Dans un petit jardin qu’elle soigne avec amour, une femme aime particulièrement une allée couverte de rosiers grimpants. Je la taquinais car, un sécateur d’une main, un panier de l’autre, je la voyais continuellement épurer sa roseraie de toute fleur fanée : ses roses devaient briller de l’éclat continuel de leur nouveauté.
Dernièrement, je la trouvai sans sécateur et sans panier :
- Qu’arrive t-il donc ?
Elle sourit :
- Vous allez me comprendre, car c’est peut-être vous qui m’avez fait entendre ce que ma chasse aux fleurs fanées avait de … dangereux. Dans mes rosiers si frais où éclatent le rouge, le rose, le blanc pur et cette nuance-thé si exquisement émue de carmin, j’en étais arrivée à ne plus voir que les pétales jaunis. Je ne jouissais plus de la beauté de l’ensemble, fascinée par de petits défauts. J’ai donc pris la décision de ne me livrer désormais au nettoyage de la roseraie qu’une fois par jour, et tout le reste du temps, je la contemple en paix…
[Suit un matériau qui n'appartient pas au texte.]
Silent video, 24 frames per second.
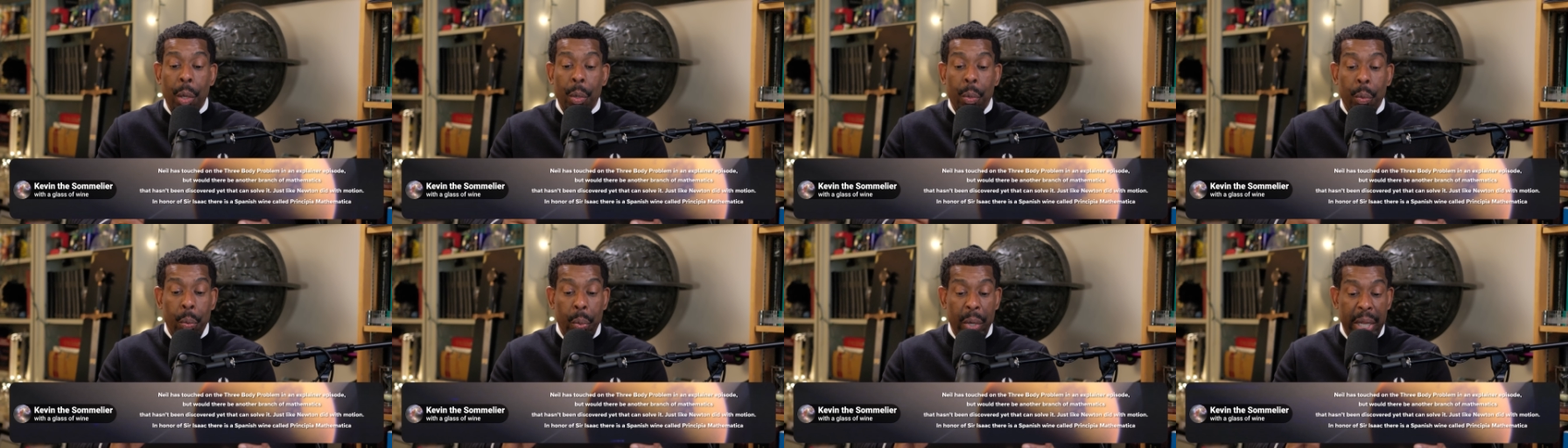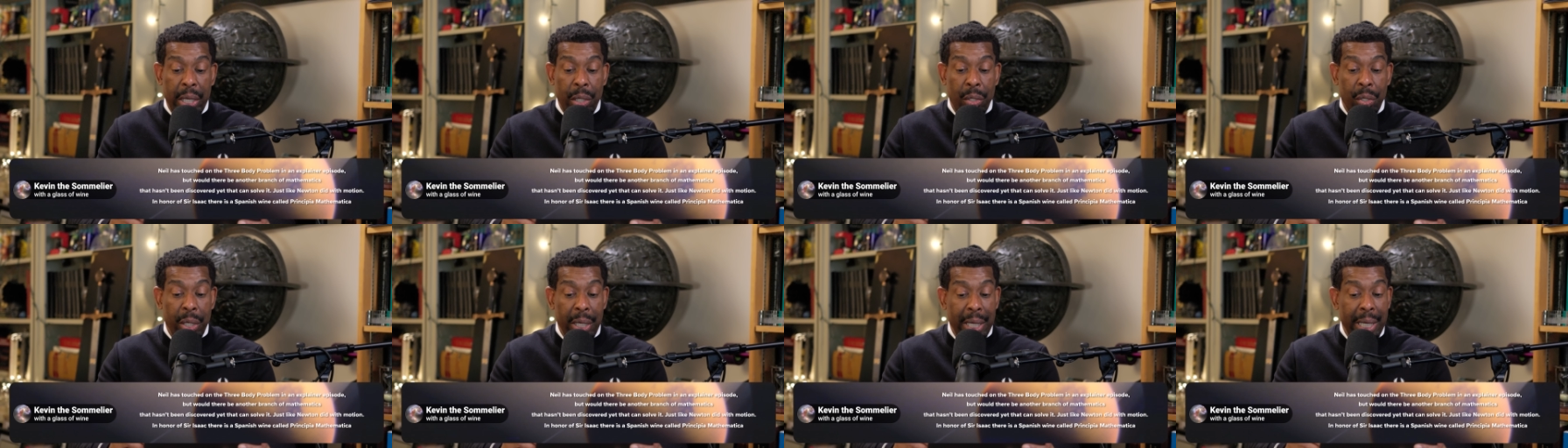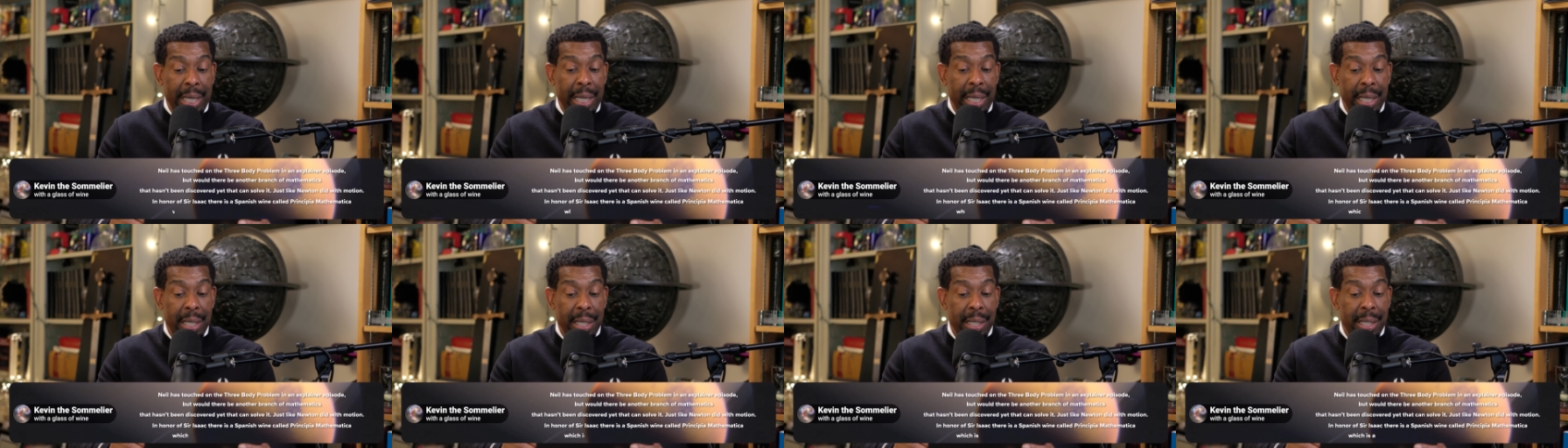which
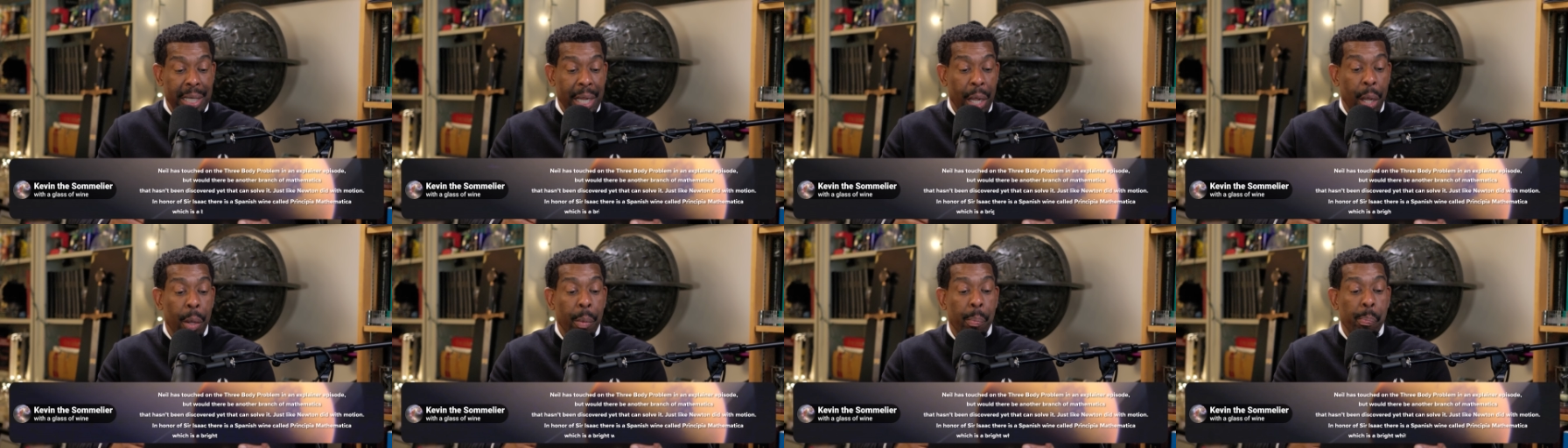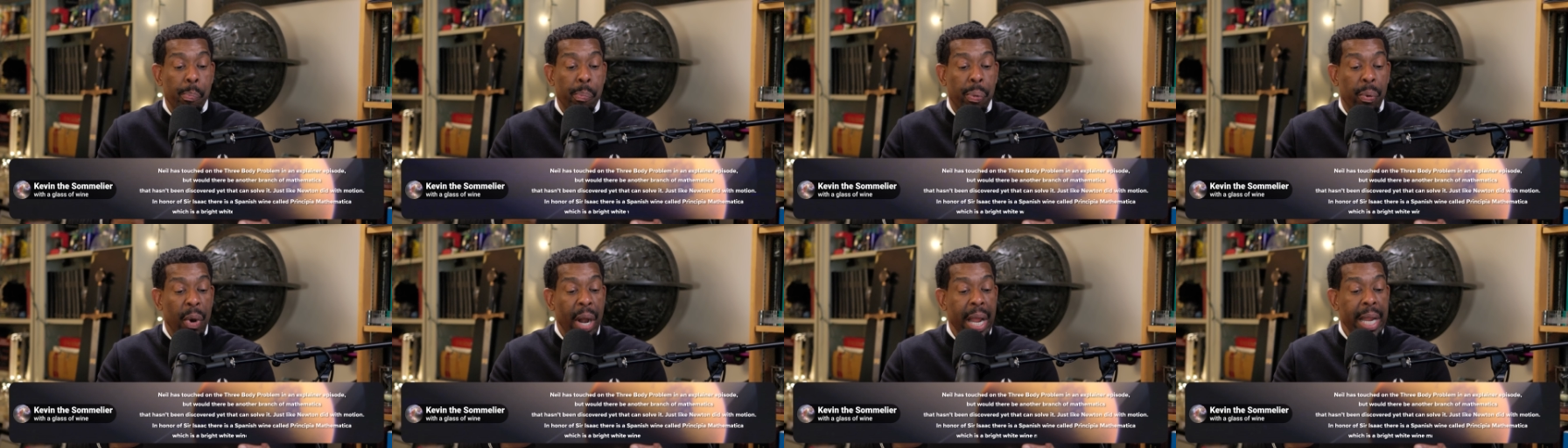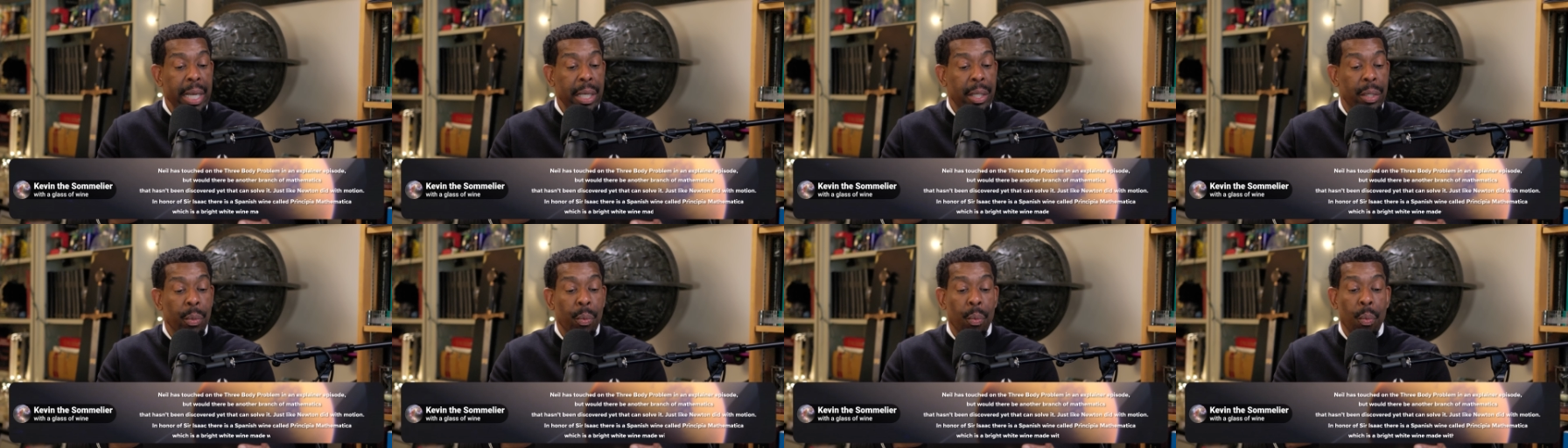is a
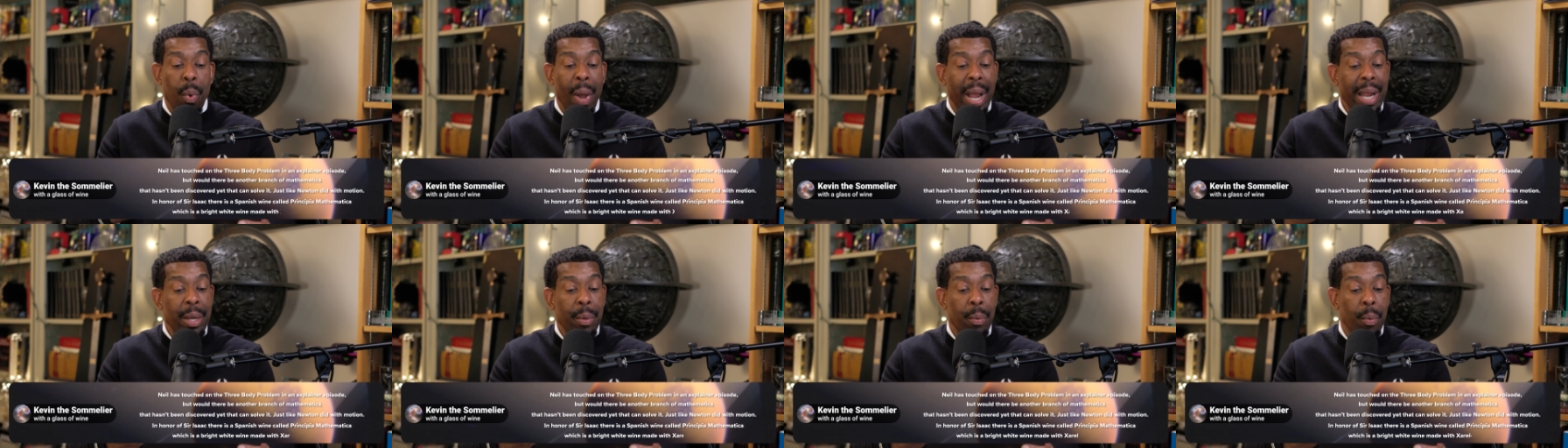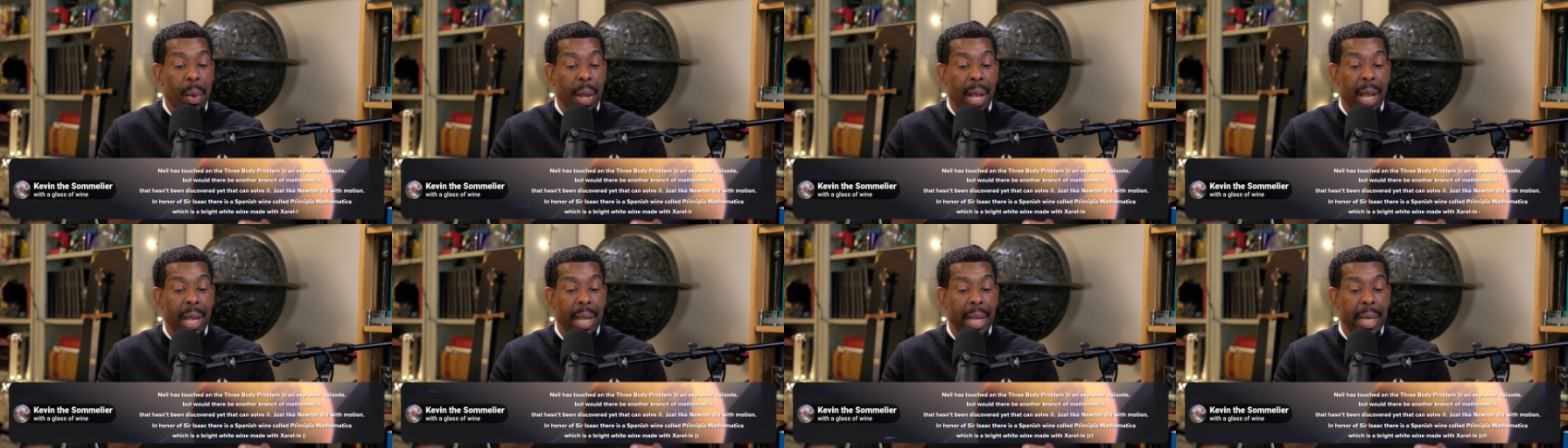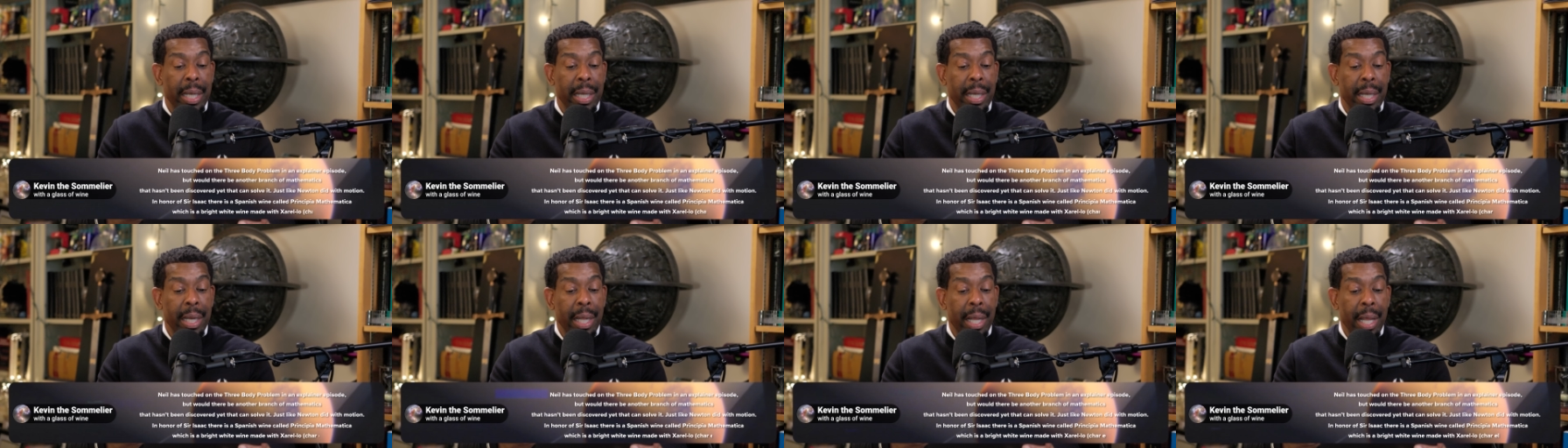bright white
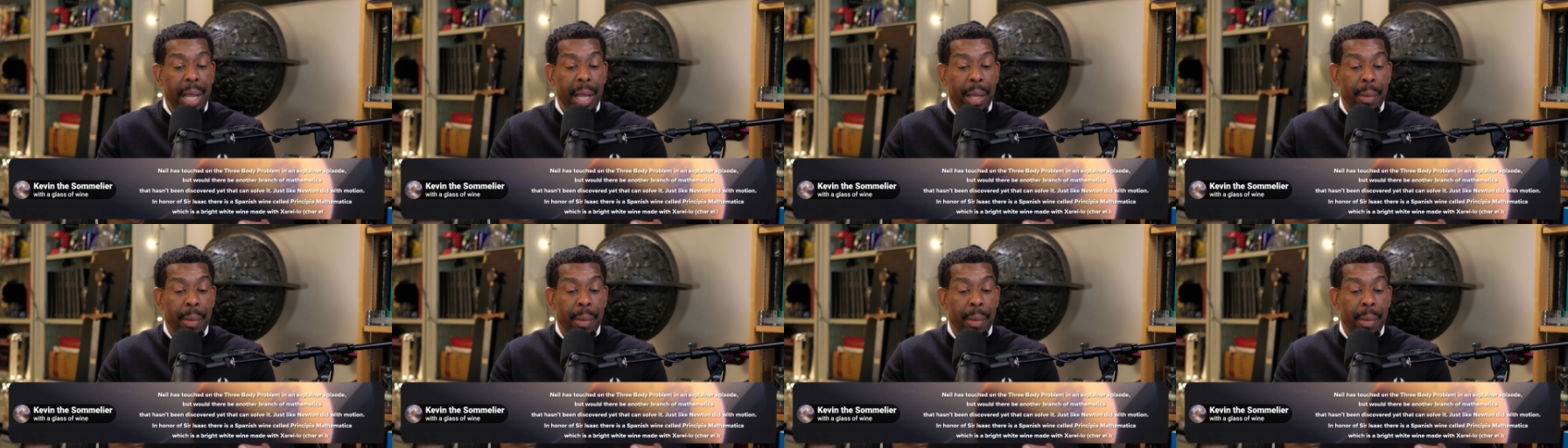wine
Voilà une femme qu’un brin de réflexion a rendue sage. A nous de nous demander si nous n’agissons pas envers nous-mêmes, notre pays, le monde, ainsi qu’elle le faisait, alors qu’un sécateur ne la quittait pas. Certes, il faut travailler à éliminer ce qui est mort, mais c’est la vie triomphante qu’il faut contempler.